The remaining parameters illustrate resource claims. The 'tuples' attribute denotes the size of the result set in the number of rows. The 'cpu' load is derived from the operating system statistics (Linux only) and is given as a percentage. The same holds for the 'io' waiting time.
|"start"||TIMESTAMP||time the statement was started|
|"stop"||TIMESTAMP||time the statement was completely finished|
|"arguments"||STRING||actual call structure|
|"tuples"||BIGINT||number of tuples in the result set|
|"run"||BIGINT||time spent (in usec) until the result export|
|"ship"||BIGINT||time spent (in usec) to ship the result set|
|"cpu"||INT||average cpu load percentage during execution|
|"io"||INT||percentage time waiting for IO to finish|
The view 'sys.querylog_history' includes some useful information from both tables:
create view sys.querylog_history as
select qd.*, ql."start",ql."stop", ql.arguments, ql.tuples, ql.run, ql.ship, ql.cpu, ql.io
from sys.querylog_catalog() qd, sys.querylog_calls() ql
where qd.id = ql.id and qd.owner = user;
The following code snippet illustrates its use:
sql>select * from sys.querylog_catalog;
sql>select * from sys.querylog_calls;
sql>select * from sys.querylog_history;
sql>select id, query, avg(run) from sys.querylog_history group by id,query;
The 'sys.querylog_enable()' function also take a parameter, 'threshold', which is an integer in millisecond.
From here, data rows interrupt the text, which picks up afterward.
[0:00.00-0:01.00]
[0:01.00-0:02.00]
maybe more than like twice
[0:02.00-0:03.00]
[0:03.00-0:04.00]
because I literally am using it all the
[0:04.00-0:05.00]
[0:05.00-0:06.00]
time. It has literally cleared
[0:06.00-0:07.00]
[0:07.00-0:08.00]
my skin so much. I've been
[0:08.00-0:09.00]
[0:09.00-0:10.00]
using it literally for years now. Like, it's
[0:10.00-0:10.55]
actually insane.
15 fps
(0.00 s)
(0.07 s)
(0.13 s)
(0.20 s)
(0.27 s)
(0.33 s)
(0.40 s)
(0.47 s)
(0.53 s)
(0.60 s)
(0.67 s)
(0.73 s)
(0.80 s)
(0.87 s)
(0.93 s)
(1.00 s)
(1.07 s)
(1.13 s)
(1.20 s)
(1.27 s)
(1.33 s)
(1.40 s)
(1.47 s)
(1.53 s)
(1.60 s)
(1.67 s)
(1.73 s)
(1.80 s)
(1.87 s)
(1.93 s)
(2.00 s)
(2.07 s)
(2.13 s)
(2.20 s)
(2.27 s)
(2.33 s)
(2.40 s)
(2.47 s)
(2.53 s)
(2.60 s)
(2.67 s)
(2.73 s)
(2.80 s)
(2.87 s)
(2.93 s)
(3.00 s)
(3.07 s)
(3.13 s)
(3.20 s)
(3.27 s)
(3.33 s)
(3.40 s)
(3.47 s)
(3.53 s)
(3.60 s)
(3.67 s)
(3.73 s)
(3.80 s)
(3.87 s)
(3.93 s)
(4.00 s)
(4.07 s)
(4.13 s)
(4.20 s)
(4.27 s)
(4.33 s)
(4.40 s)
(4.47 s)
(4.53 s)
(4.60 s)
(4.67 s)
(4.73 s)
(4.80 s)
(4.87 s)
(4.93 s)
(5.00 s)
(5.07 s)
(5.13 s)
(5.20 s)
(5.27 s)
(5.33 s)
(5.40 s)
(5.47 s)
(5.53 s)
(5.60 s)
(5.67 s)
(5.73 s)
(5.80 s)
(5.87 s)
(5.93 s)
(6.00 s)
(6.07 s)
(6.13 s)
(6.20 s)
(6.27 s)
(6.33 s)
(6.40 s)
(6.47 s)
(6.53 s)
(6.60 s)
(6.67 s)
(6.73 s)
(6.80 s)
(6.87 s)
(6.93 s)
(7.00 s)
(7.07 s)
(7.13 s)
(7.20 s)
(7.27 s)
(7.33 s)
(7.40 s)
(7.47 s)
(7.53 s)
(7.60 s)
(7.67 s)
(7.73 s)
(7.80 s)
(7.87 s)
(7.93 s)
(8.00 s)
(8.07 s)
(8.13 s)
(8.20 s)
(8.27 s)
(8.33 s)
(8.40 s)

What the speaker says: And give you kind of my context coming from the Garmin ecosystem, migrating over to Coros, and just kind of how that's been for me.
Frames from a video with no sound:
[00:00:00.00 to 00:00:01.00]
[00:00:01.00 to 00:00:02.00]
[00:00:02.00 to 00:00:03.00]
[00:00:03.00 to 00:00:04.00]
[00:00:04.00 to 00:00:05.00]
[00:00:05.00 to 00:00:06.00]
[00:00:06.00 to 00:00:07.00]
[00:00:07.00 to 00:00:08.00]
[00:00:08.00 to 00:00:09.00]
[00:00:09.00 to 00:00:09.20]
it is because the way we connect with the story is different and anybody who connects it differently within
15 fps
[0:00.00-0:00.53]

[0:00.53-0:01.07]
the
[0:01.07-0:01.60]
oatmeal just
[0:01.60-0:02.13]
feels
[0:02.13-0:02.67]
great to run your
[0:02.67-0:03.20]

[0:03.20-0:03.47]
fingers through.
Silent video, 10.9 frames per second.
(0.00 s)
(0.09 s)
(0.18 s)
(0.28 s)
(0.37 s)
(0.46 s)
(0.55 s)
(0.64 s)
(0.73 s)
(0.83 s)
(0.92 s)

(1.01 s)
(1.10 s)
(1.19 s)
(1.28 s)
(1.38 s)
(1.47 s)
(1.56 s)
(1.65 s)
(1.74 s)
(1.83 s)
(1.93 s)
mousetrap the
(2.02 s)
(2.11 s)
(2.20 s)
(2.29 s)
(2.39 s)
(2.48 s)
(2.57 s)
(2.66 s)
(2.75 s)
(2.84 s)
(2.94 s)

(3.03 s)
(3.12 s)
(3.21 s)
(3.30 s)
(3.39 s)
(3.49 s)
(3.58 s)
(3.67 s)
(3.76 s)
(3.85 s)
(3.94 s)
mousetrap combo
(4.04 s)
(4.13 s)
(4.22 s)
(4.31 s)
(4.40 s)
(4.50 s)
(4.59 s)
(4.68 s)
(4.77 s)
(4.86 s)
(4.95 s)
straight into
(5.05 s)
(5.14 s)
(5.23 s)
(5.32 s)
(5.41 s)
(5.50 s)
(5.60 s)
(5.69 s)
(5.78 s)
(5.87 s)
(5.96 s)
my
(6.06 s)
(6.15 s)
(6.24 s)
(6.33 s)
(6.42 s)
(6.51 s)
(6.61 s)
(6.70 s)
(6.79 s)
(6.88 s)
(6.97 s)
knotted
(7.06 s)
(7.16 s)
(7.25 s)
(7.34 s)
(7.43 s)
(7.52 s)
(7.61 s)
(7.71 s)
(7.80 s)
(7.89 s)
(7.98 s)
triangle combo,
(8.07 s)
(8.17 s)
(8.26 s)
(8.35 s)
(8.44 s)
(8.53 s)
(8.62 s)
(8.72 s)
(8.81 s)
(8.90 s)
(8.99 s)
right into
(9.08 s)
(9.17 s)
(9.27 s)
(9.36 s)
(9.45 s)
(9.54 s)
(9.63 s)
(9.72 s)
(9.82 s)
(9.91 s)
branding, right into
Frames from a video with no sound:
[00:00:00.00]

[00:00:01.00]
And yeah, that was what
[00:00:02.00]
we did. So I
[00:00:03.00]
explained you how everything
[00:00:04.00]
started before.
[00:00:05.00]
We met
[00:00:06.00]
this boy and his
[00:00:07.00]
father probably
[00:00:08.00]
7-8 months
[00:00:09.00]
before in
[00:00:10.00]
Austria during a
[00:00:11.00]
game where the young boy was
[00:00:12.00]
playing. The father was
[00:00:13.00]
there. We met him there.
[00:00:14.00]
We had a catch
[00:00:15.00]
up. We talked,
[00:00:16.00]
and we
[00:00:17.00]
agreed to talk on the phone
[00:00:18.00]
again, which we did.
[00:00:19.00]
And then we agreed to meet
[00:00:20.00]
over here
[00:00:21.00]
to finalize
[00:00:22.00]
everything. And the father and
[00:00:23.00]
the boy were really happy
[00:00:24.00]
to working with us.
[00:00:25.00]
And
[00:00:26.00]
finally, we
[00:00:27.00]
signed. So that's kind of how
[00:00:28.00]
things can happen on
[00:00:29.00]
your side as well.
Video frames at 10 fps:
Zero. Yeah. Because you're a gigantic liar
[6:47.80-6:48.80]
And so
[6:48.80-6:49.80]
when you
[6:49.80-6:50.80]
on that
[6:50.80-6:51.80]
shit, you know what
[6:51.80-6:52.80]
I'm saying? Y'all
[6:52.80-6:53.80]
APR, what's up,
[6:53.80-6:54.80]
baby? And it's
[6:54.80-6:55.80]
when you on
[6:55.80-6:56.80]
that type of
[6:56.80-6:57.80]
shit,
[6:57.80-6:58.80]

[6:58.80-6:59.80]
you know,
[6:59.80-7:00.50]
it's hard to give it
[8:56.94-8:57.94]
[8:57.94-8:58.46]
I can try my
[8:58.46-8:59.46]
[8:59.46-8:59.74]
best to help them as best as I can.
When the query log is enabled with this parameter, it will only log those queries whose execution times are longer than the threshold. This feature can be handy to prevent the database from being swarmed by too many short running queries, hence reduce the overhead incurred by the query log (see below), while helping the DBA detecting expensive queries.
Disabling the query log will not remove existing query logs; it only prevents subsequent queries to be logged. Once the query log is re-enabled, information of subsequently executed queries will be appended to the existing query logs.
Query logs are stored in persistent tables, ie they will survice a MonetDB server restart. They can only be removed 'sys.querylog_empty()'. A downside of this implementation is its relative high overhead because every read query will trigger a write transaction.